Ik ben opgegroeid in Clontarf, een voorstadje van Noord-Dublin, aan de kust. Toen ik Barry leerde kennen, stemde ik ermee in te verhuizen naar Sandymount, aan zijn kant van de stad. We woonden in hetzelfde appartement waar hij als vrijgezel had gewoond, omdat hij graag in de buurt van zijn moeder wilde blijven, die een hekel aan me had omdat ik protestants was, ook al ging ik nooit naar de kerk – ik wist niet welk van die twee dingen ze erger vond. Toen we zes maanden iets met elkaar hadden, deed Barry me een aanzoek, waarschijnlijk omdat al onze vrienden dat op dat moment ook deden, en ik zei ja, omdat al mijn vriendinnen eerder ja hadden gezegd, en ook omdat ik nu eenmaal volwassen was en volwassenen nu eenmaal het huwelijksbootje instapten. Een halfjaar later was ik getrouwd en woonde ik in een nieuw appartement in Sandymount dat we samen hadden gekocht. Het grote feest was voorbij, en de werkelijkheid strekte zich nu tot in de eeuwigheid voor me uit. Mijn uitzendbureau bevond zich nog altijd in Clontarf, een korte treinrit bij ons vandaan. Barry was er niet in geslaagd zijn appartement te verkopen, dus verhuurde hij het nu; we losten onze hypotheek af met de huurinkomsten. Een hoop van onze huidige problemen zouden meteen opgelost zijn als Barry weer gewoon terugverhuisde naar dat appartement, dat hij getuige al zijn gezeur met tegenzin had verlaten, zodat ik in ons huis kon blijven, maar nee, hij moest zo nodig ons appartement houden. Hij moest ook zo nodig onze auto houden, dus reed ik momenteel in de auto van een vriendin van me. Julie was naar Toronto geëmigreerd en was er nog altijd niet in geslaagd haar auto te verkopen, die al een jaar te koop stond. In ruil voor het mogen besturen van de auto was ik verantwoordelijk voor de verkoop ervan. Ik had een TE KOOP-bordje met mijn telefoonnummer op de voor- en achterruit geplakt, met als resultaat dat ik nu telefoontjes, inlichtingen en testritjes moest afhandelen. Ik was erachter gekomen dat mensen de neiging hadden om op de meest willekeurige tijden te bellen en om precies dezelfde informatie te vragen die al in de advertenties in de autotijdschriften stond, alsof ze hoopten dat ik hun een compleet ander antwoord zou geven.

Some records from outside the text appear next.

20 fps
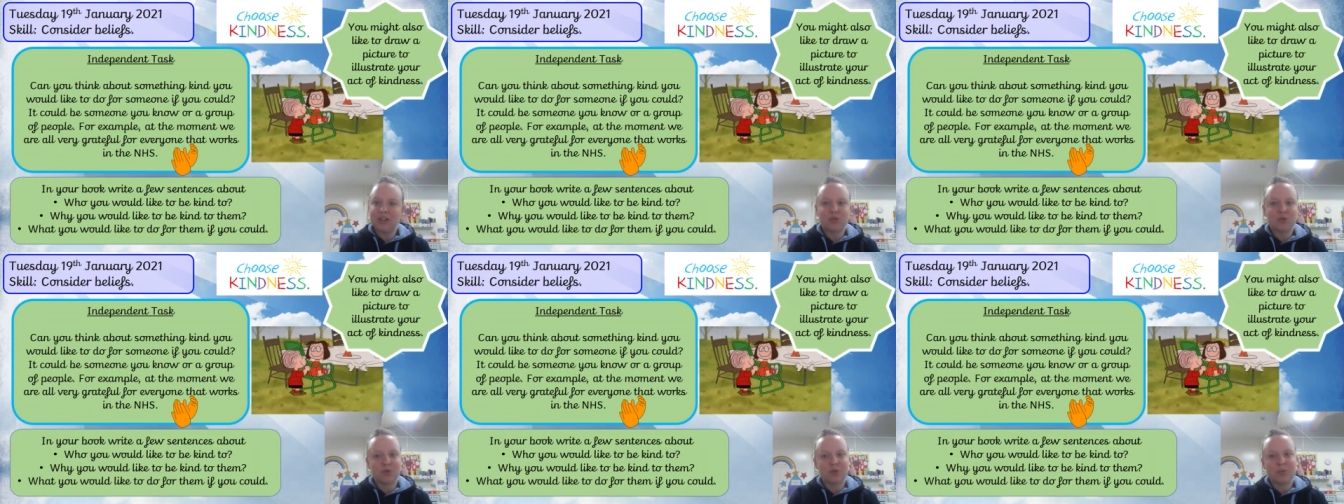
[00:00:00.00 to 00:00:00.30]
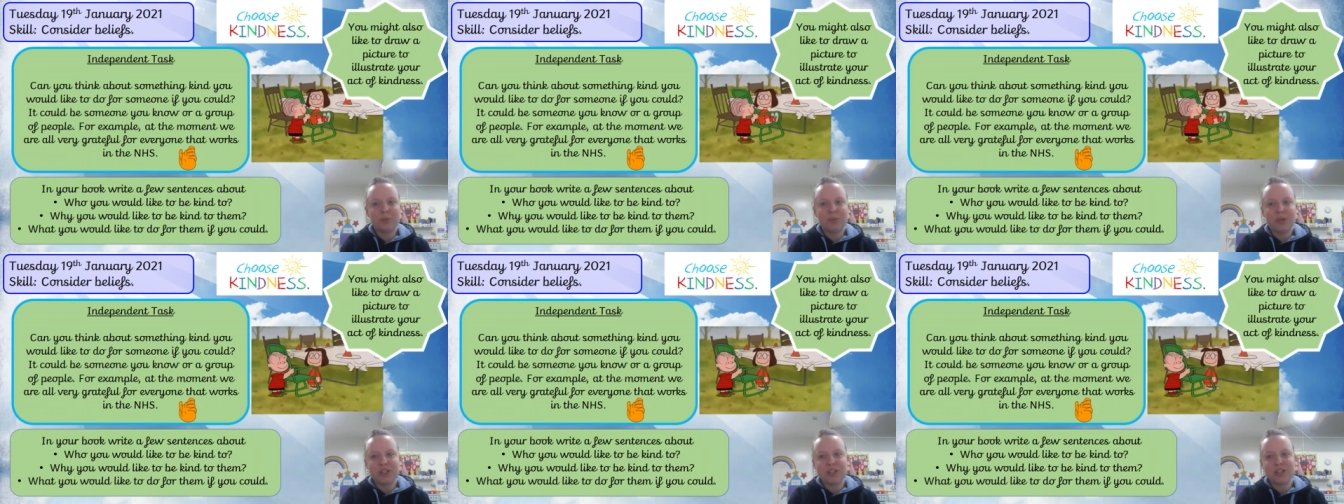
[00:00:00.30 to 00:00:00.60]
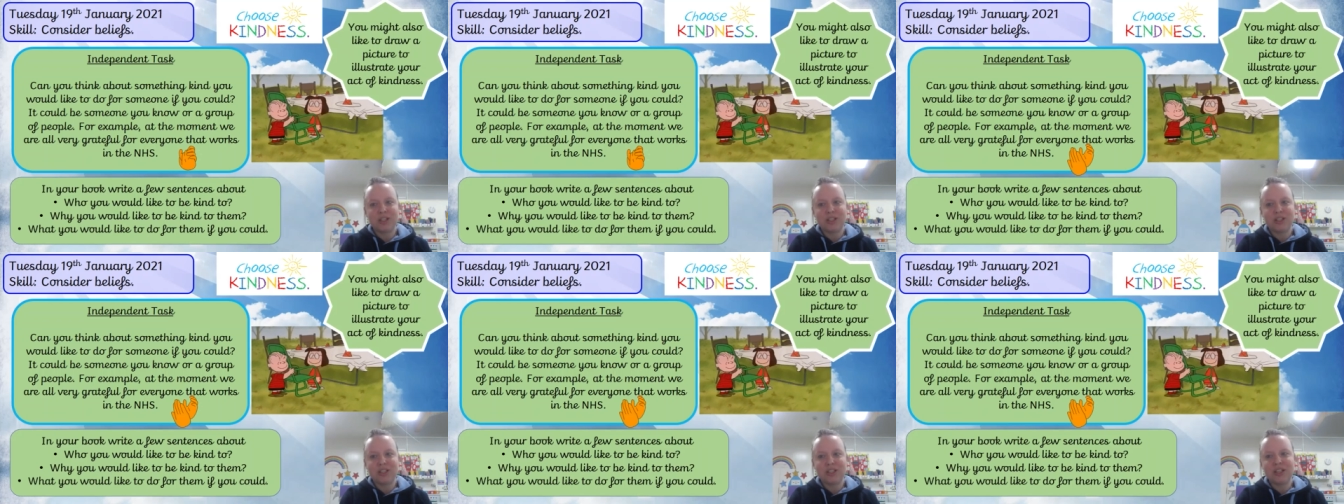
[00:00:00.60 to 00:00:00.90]
a
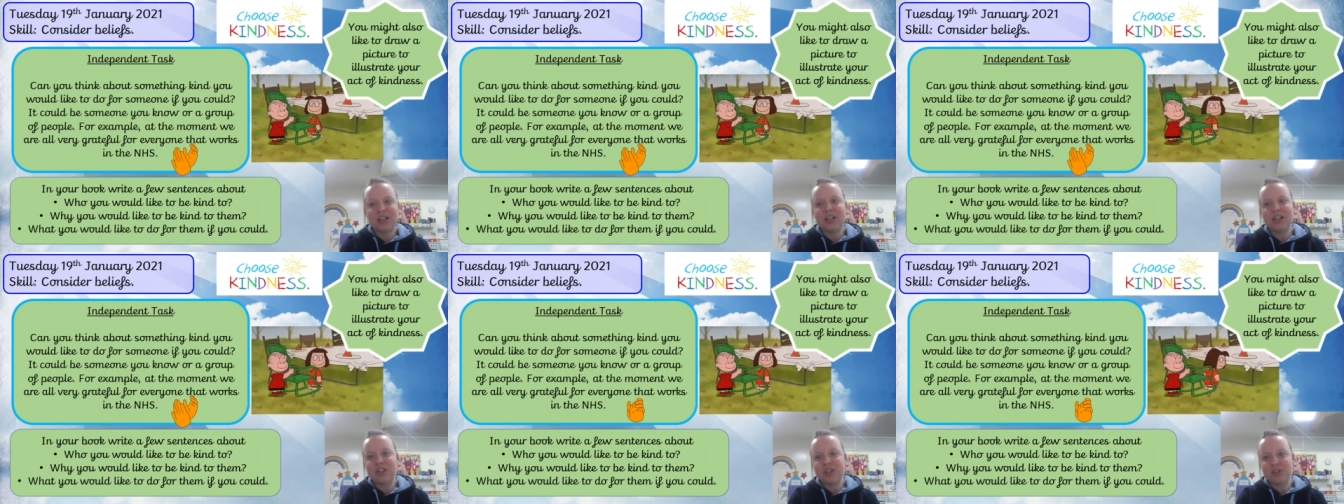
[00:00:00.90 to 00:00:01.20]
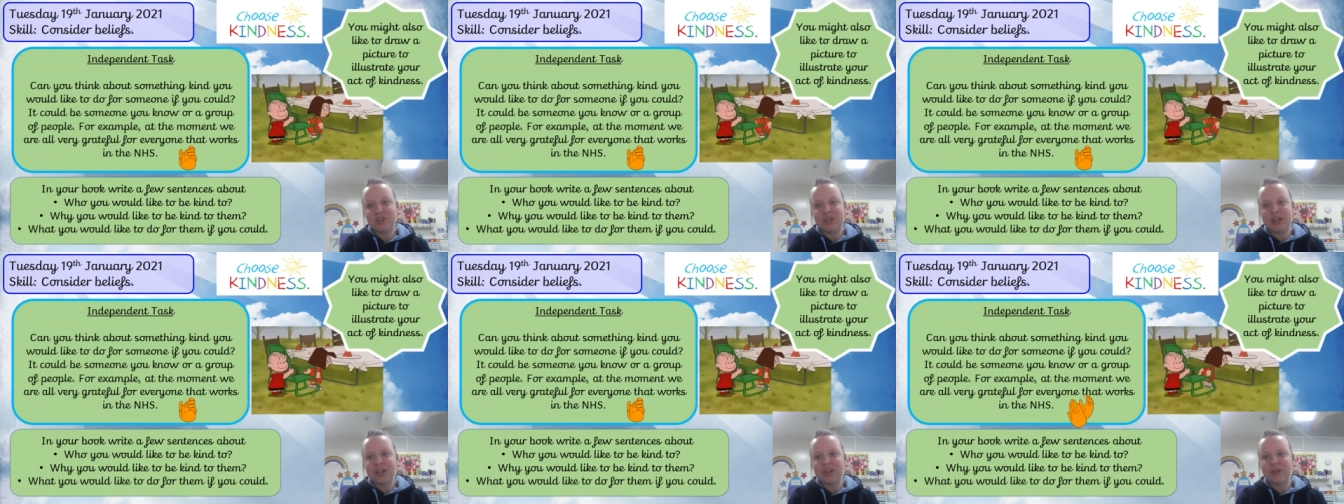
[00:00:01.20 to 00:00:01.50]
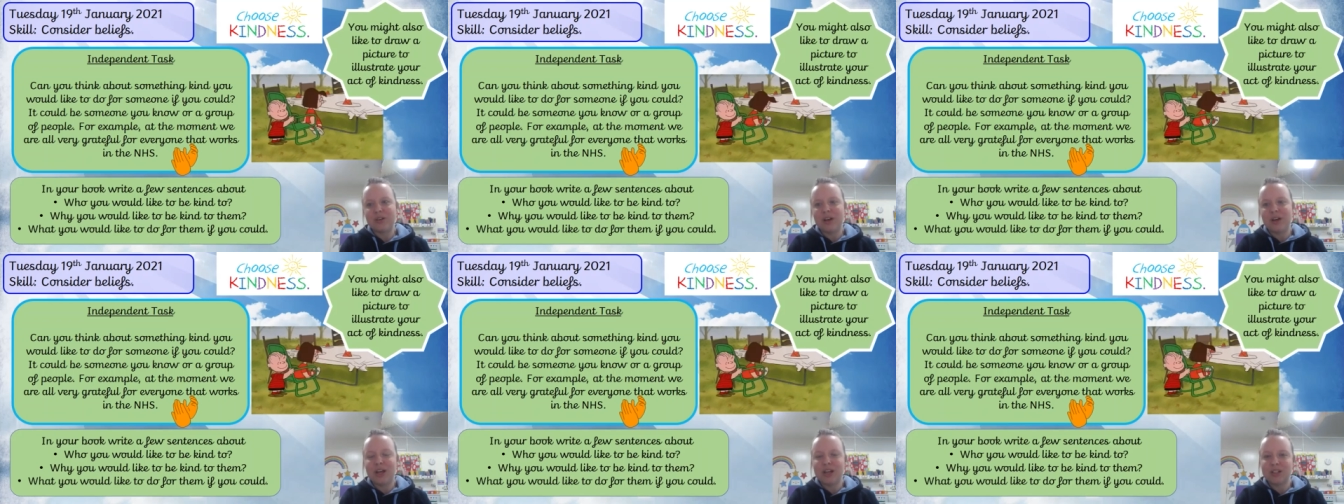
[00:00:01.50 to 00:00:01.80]
picture to illustrate
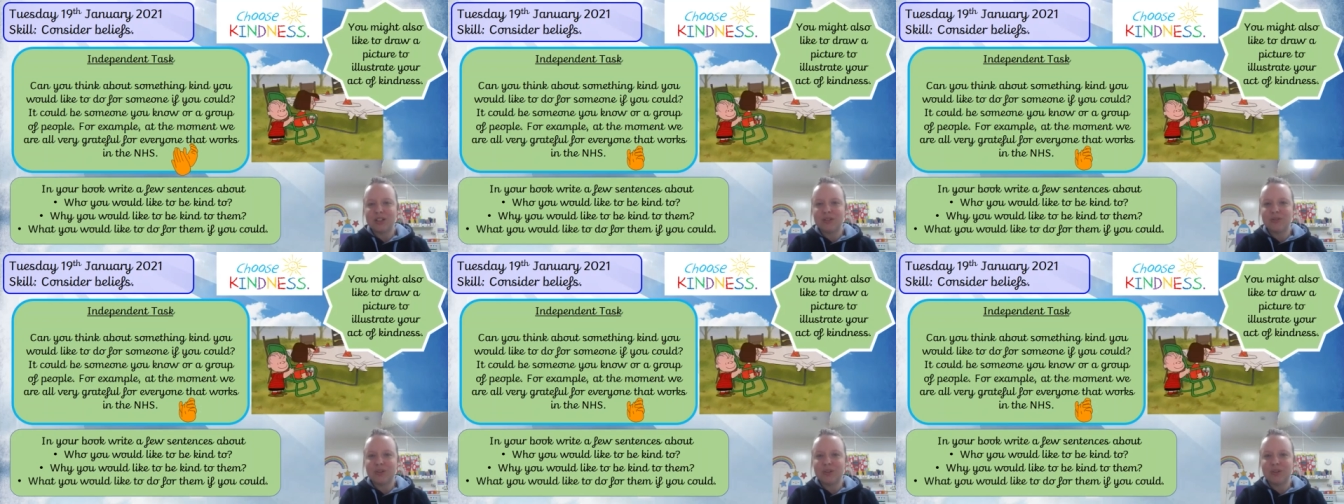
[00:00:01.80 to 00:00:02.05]
your act of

Mijn kantoor bevond zich aan Clontarf Road, op de eerste verdieping van een huis van drie verdiepingen dat ooit had toebehoord aan de drie alleenstaande tantes van mijn vader, Brenda, Adrienne en Christine, naar wie mijn zusjes en ik vernoemd waren. Nu bood het gebouw onderdak aan het bedrijf van mijn vader en zussen, dat Advocatenbureau Rose en Dochters heette omdat mijn vader een feminist was. Mijn vader had hier al dertig jaar zijn kantoor, sinds zijn laatst overgebleven tante had besloten naar een op zichzelf staand appartement in de kelder te verhuizen in plaats van in haar eentje voor een groot huis te zorgen. Zodra mijn zusjes afgestudeerd waren, waren ze voor mijn vader gaan werken. Ik had huizenhoog opgezien tegen de dag waarop ik hem zou moeten vertellen dat ik niet voor het familiebedrijf wilde werken, maar hij had er het grootste begrip voor gehad. Sterker nog, hij wilde niet eens dat ik voor hem kwam werken.

‘Jij bent een denker,’ zei hij. ‘Wij zijn doeners. Je zussen zijn net als ik: wij doen. Jij lijkt meer op je moeder: je denkt. Dus ga vooral je gang. Ga lekker denken.’

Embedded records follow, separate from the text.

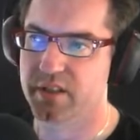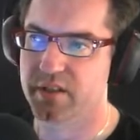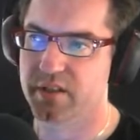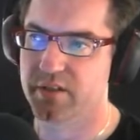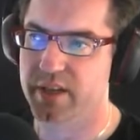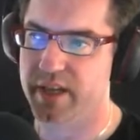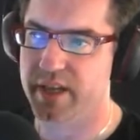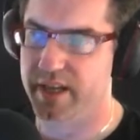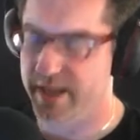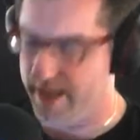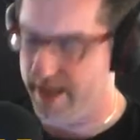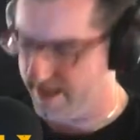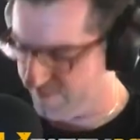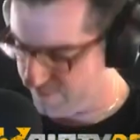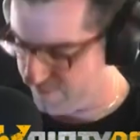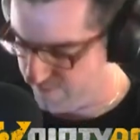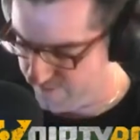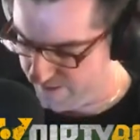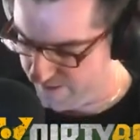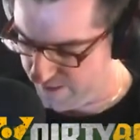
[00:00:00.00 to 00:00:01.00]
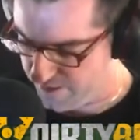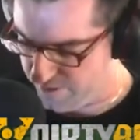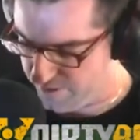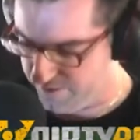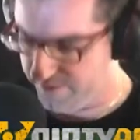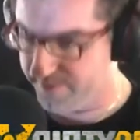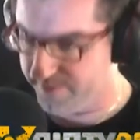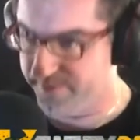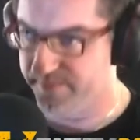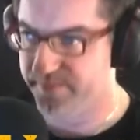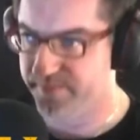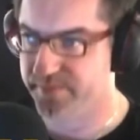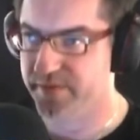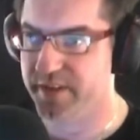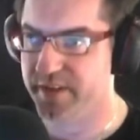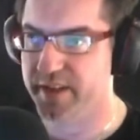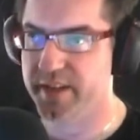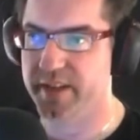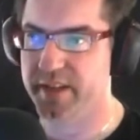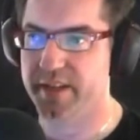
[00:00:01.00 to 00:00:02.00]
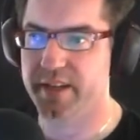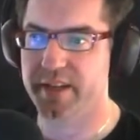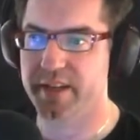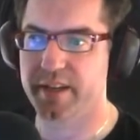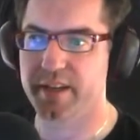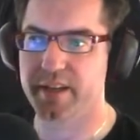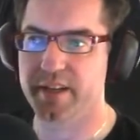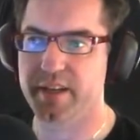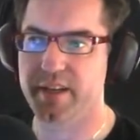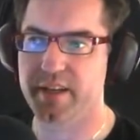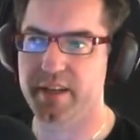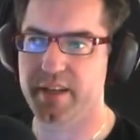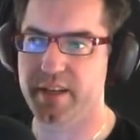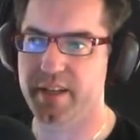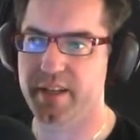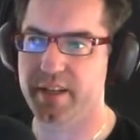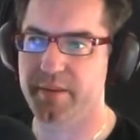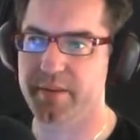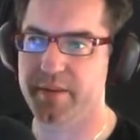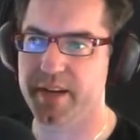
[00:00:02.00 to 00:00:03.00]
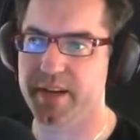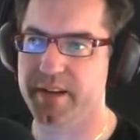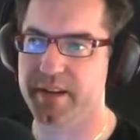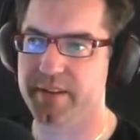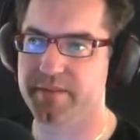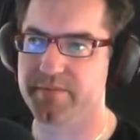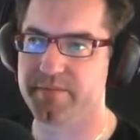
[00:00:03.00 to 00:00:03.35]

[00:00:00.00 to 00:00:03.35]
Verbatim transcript: After reload, and there we go.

Brenda hield zich bezig met goederenrecht, Adrienne met familierecht, en mijn vader ging achter mensen aan die ongelukken hadden gehad, want daar lag volgens hem het grote geld. Samen bezetten ze de bovenste verdieping. Mijn kantoor was gevestigd op de eerste verdieping, die ik deelde met een accountant die daar al een jaar of twintig zat en een fles wodka in een bureaulade verborgen hield en dacht dat niemand daarvan op de hoogte was. Het was duidelijk te merken aan de geur van de kamer en zijn adem, maar toch wist ik het vooral dankzij Jacinta, de schoonmaakster, die mijn vader van roddels voorzag over alle kantoren die hem huur betaalden. Het was geen officiële regeling, maar ze wisten allebei dat hoe meer informatie ze hem verschafte, des te meer mijn vader haar betaalde. Ik vroeg me geregeld af wat ze hem allemaal over mij vertelde.

De zaken op de begane grond waren de afgelopen jaren zo vaak veranderd dat ik geen idee had wie wie was als ik op de gang mensen tegenkwam. Dankzij de recessie verdwenen bedrijven weer even snel als ze gekomen waren. De kelder, waar mijn oudtante Christine gedurende haar laatste jaren had gewoond, was eerst een verzekeringsbedrijf geweest, en toen een effectenmakelaar, en toen een grafisch-ontwerpstudio. Tegenwoordig was het mijn huis. Eerst had de ene Christine er gewoond, en nu de andere. Mijn vader had er met tegenzin mee ingestemd de ruimte aan mij te verhuren en hem voor me in te richten. De dag waarop ik ingetrokken was, had ik een eenpersoonsbed in de slaapkamer aangetroffen, plus één stoel in de keuken en een fauteuil in de woonkamer. Voor de rest had ik zelf moeten zorgen, vooral door de huizen van mijn zussen te plunderen. Brenda had met een duivels genoegen het Spider-Man-dekbedovertrek van haar zoon aan me gedoneerd. Ze had gedacht dat ze me daarmee op zou vrolijken, maar in feite was ik er alleen maar verdrietiger om mijn eigen situatie van geworden. Een nieuw dekbedovertrek kon ik me wel veroorloven, dus de eerste paar dagen was ik van plan geweest een nieuw te kopen, maar ik bleef het maar vergeten, totdat ik het Spider-Man-dekbed uiteindelijk niet eens meer zag.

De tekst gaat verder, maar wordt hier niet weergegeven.